* Records shown:
○ ○ ○ ○ ○ ○ ○
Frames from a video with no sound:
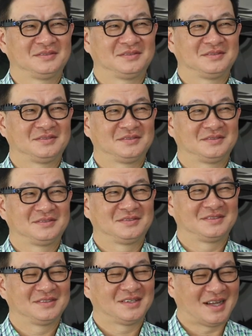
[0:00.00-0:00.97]
Hi,
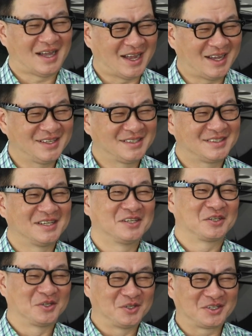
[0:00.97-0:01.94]
Willy, how are you?
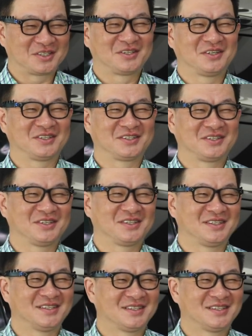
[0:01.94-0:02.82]
Good, good, good.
○ ○ ○ ○ ○ ○ ○
* Exercise:
Repeat every entry above exactly as written and omit any pictures it holds.

* Your solution:
Frames from a video with no sound:
[0:00.00-0:00.97]
Hi,
[0:00.97-0:01.94]
Willy, how are you?
[0:01.94-0:02.82]
Good, good, good.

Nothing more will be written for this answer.